E cerca de 1% é devido:
C – Falta de oxigénio para o bebé (hipoxia). Quando os níveis de oxigénio baixam, o esfíncter anal relaxa e o mecónio é eliminado. O bebé, numa tentativa de respirar, faz “gasping” (respiração anormal, agónica) dentro do útero e o mecónio acaba por inundar a traqueia, brônquios e pulmões do bebé.
Nas situações A e B, uma vez que não tem qualquer relação com estado fetal não tranquilizador, o ritmo cardíaco do bebé mantem-se normal, não tem indicação para cesariana. No caso C está frequentemente associado a alterações da frequência cardíaca do bebé e tem indicação para cesariana.
4. – Peso do Bebé
Só tem indicação para cesariana eletiva os bebés com peso estimado acima de 5Kg ou, se a mãe for diabética, acima de 4,5Kg.
Mesmo nestas situações devemos ponderar aguardar o início do trabalho de parto para fazermos uma “cesariana eletiva em trabalho de parto”.
É importante referir também que a estimativa do peso do bebé no 3º trimestre da gravidez tem um erro de 10% – para mais ou para menos.
5. – Gravidez Gemelar
A necessidade de uma cesariana vai depender da apresentação de cada feto:
– Se o 1º feto (o que está na frente e vai nascer primeiro) estiver sentado e for a primeira gravidez da mulher, pondera-se uma cesariana
– Se o 1º feto estiver sentado e não for a primeira gravidez da mulher, mas o 2º feto estiver cefálico, existe o risco de os queixos dos bebés encaixarem. Pondera-se uma cesariana.

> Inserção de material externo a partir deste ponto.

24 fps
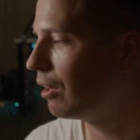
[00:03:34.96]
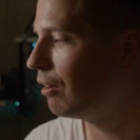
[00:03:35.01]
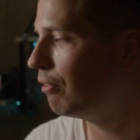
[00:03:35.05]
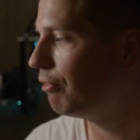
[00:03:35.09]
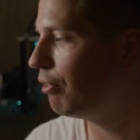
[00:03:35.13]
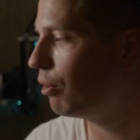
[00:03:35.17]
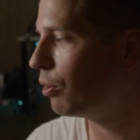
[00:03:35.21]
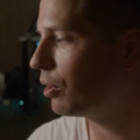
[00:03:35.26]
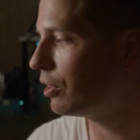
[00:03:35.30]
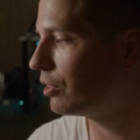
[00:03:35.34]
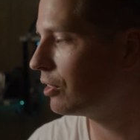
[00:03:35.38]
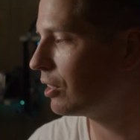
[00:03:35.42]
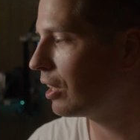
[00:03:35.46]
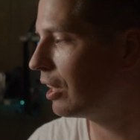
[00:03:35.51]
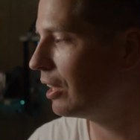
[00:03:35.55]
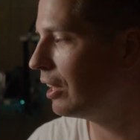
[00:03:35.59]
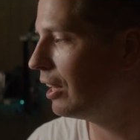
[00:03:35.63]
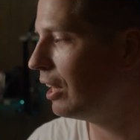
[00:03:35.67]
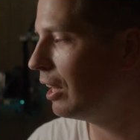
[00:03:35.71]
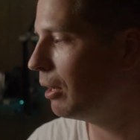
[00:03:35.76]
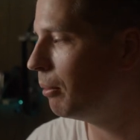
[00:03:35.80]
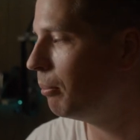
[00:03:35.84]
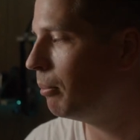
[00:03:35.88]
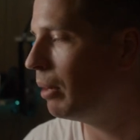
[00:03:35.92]
focused on
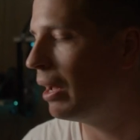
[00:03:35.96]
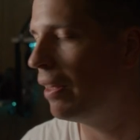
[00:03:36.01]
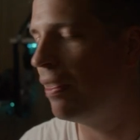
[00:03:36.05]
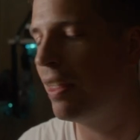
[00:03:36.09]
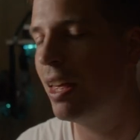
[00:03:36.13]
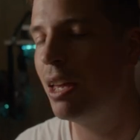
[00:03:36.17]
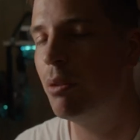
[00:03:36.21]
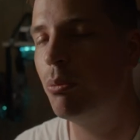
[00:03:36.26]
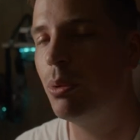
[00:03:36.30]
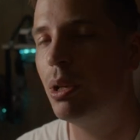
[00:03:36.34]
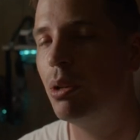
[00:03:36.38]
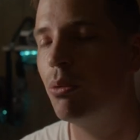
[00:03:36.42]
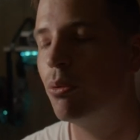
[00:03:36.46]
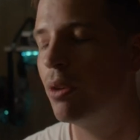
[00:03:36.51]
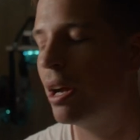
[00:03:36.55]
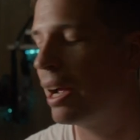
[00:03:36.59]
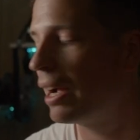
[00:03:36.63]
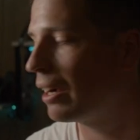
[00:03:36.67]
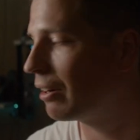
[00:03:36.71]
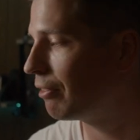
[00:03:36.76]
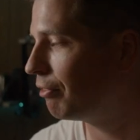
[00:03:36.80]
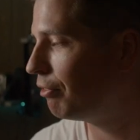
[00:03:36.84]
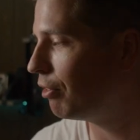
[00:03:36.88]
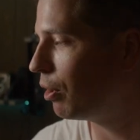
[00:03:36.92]
him, and then we
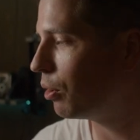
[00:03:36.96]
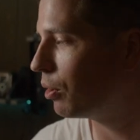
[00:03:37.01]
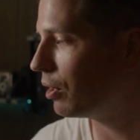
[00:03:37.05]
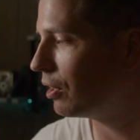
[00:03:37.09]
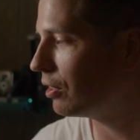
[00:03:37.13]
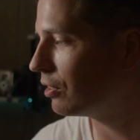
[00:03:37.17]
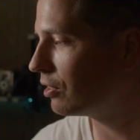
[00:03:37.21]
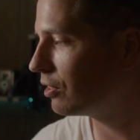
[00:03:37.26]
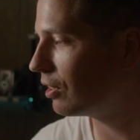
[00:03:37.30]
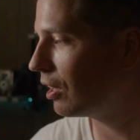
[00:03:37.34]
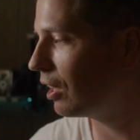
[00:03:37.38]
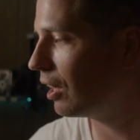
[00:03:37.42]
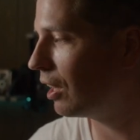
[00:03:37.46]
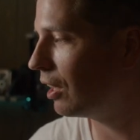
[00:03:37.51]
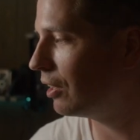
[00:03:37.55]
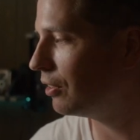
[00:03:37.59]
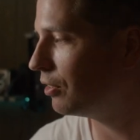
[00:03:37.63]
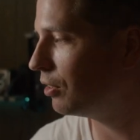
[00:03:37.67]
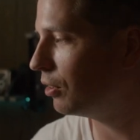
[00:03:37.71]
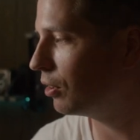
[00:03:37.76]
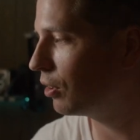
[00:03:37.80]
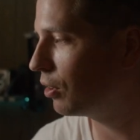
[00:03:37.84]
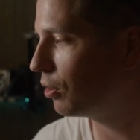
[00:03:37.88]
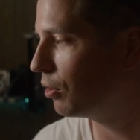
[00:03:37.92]
rack focus
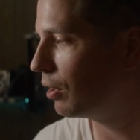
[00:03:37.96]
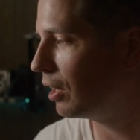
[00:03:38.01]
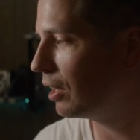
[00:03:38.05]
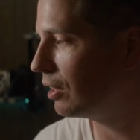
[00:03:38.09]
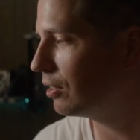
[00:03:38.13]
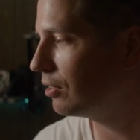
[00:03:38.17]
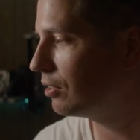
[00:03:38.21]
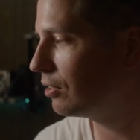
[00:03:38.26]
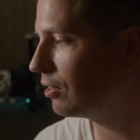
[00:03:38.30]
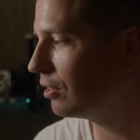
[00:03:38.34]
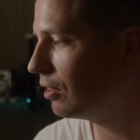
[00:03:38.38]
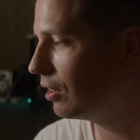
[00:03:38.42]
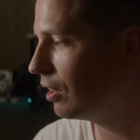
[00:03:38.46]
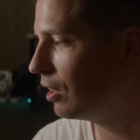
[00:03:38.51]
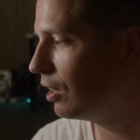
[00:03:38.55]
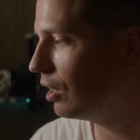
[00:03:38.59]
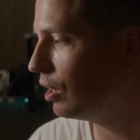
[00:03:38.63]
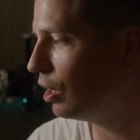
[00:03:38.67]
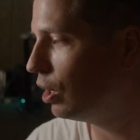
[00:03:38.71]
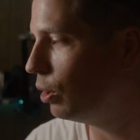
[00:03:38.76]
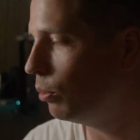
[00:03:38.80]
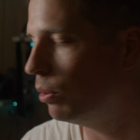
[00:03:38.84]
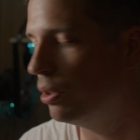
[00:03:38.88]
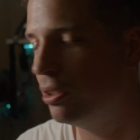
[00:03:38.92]
onto Chris,
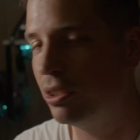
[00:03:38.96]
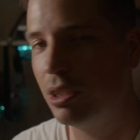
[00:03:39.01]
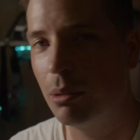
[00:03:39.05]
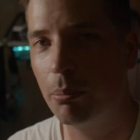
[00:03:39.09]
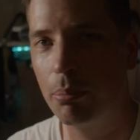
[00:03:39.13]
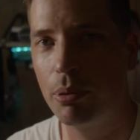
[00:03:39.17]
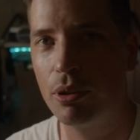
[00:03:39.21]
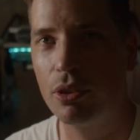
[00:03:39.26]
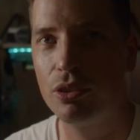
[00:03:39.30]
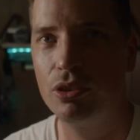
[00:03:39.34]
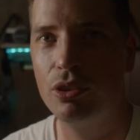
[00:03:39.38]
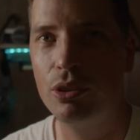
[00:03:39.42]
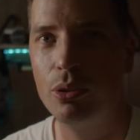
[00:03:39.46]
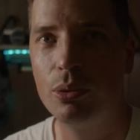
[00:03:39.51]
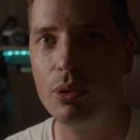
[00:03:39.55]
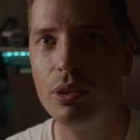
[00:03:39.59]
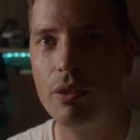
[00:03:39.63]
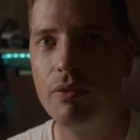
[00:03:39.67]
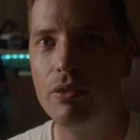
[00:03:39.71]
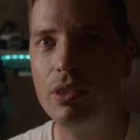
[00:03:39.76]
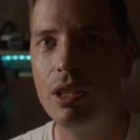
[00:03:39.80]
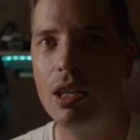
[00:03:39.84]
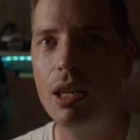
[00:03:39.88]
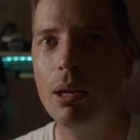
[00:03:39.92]
who is in pursuit
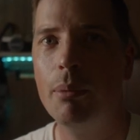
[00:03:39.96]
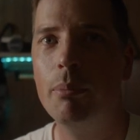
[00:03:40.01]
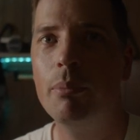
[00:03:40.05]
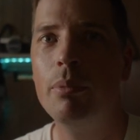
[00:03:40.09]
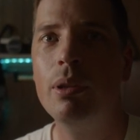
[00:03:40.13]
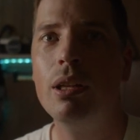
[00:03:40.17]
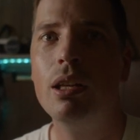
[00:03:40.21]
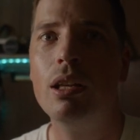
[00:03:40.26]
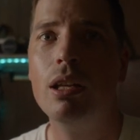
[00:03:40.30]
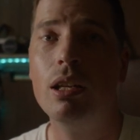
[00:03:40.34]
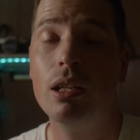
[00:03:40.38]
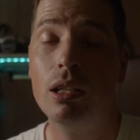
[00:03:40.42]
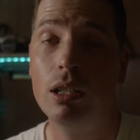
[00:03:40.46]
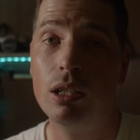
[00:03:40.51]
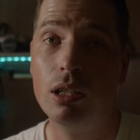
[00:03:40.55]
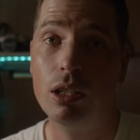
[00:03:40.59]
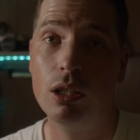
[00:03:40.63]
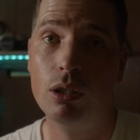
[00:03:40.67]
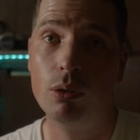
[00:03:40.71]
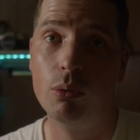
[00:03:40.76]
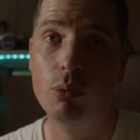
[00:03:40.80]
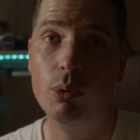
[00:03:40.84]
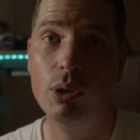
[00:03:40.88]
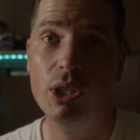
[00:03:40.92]
of Tim.
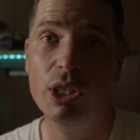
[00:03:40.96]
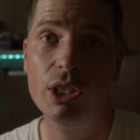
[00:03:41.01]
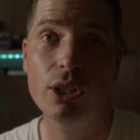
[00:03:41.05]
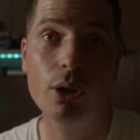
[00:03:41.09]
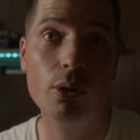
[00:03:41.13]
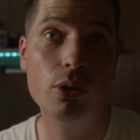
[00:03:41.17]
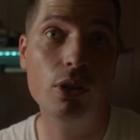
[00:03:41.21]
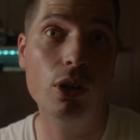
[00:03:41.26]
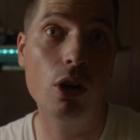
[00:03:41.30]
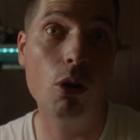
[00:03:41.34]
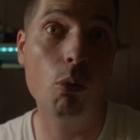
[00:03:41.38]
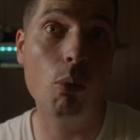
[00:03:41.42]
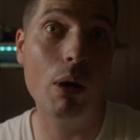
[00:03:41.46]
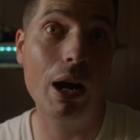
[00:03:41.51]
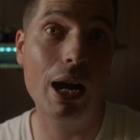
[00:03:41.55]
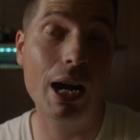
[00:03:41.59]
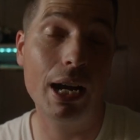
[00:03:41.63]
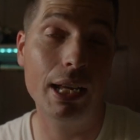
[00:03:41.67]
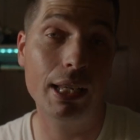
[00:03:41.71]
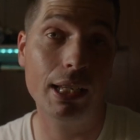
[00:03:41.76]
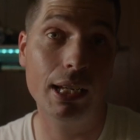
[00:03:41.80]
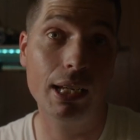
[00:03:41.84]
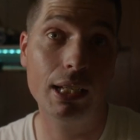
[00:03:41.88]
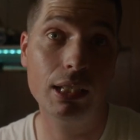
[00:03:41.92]
We don't know
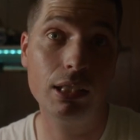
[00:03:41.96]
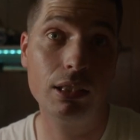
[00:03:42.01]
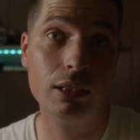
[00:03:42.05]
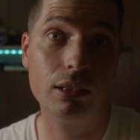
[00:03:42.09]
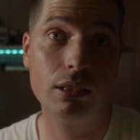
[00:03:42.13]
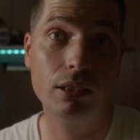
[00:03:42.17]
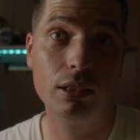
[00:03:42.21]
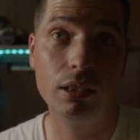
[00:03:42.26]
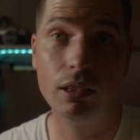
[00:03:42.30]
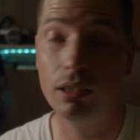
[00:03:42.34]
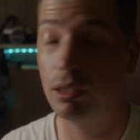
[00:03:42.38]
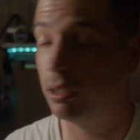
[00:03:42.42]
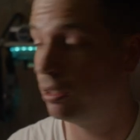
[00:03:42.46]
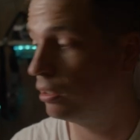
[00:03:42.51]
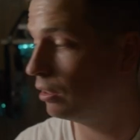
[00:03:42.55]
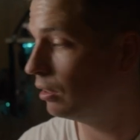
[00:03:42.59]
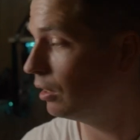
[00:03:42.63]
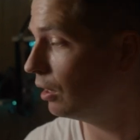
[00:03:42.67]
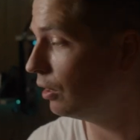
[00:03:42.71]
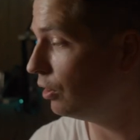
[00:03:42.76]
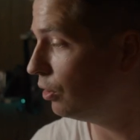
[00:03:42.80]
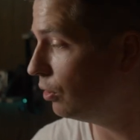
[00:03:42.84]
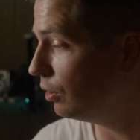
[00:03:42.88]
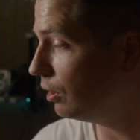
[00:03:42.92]
why yet, and
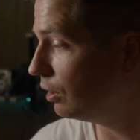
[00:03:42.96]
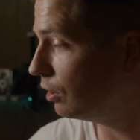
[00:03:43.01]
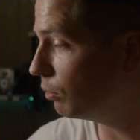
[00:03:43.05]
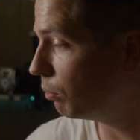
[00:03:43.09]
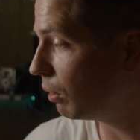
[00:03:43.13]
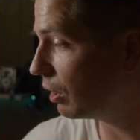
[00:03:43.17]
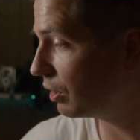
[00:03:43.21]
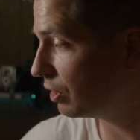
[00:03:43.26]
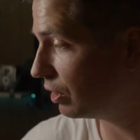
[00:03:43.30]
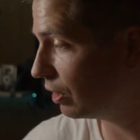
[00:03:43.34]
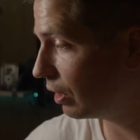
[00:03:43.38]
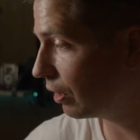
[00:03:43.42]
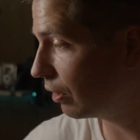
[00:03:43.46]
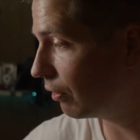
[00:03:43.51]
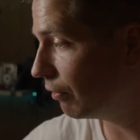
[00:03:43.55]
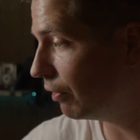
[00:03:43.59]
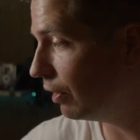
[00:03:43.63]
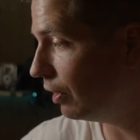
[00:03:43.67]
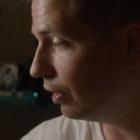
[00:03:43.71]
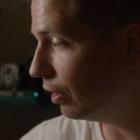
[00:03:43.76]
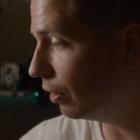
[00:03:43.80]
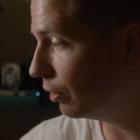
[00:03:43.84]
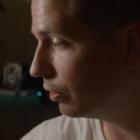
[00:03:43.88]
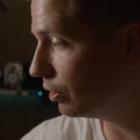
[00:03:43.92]
you need to watch the other
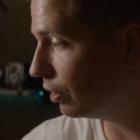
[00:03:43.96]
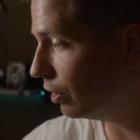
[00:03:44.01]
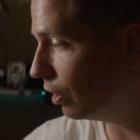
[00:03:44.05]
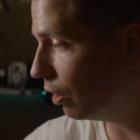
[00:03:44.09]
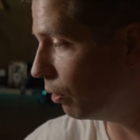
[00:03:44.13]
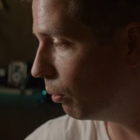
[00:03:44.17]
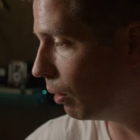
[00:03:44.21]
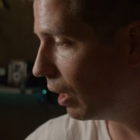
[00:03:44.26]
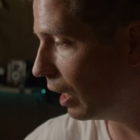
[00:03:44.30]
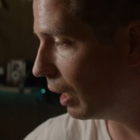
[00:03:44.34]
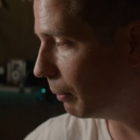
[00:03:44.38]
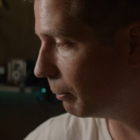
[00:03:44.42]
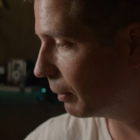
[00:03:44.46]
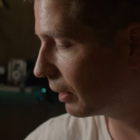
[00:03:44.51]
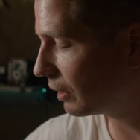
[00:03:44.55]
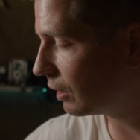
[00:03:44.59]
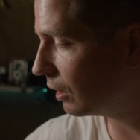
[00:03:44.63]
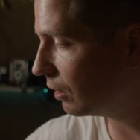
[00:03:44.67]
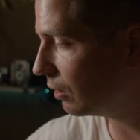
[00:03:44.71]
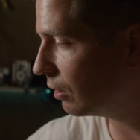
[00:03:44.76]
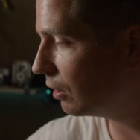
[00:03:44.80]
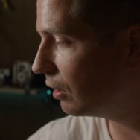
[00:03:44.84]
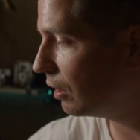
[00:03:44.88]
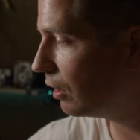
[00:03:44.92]
video to know why. I'm not
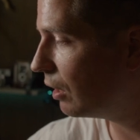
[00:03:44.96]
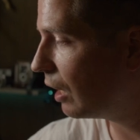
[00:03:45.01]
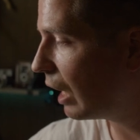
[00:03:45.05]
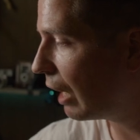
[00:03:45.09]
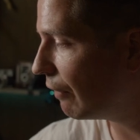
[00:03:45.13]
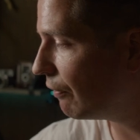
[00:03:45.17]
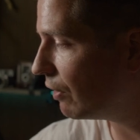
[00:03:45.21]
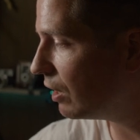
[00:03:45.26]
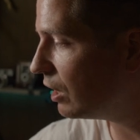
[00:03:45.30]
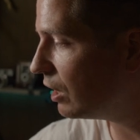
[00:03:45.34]
going to have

Nas demais combinações, não existe uma indicação de cesariana mesmo porque os pesos dos bebés gemelares, costumam ser menores, o que teoricamente até facilitará o parto.
Mais uma vez, mesmo nestas situações devemos ponderar aguardar o início do trabalho de parto para fazermos uma “cesariana eletiva em trabalho de parto”.
6. – Doenças Maternas
Deverá sempre ser discutido com o médico da especialidade em questão, para ponderar o risco/benefício da via de parto.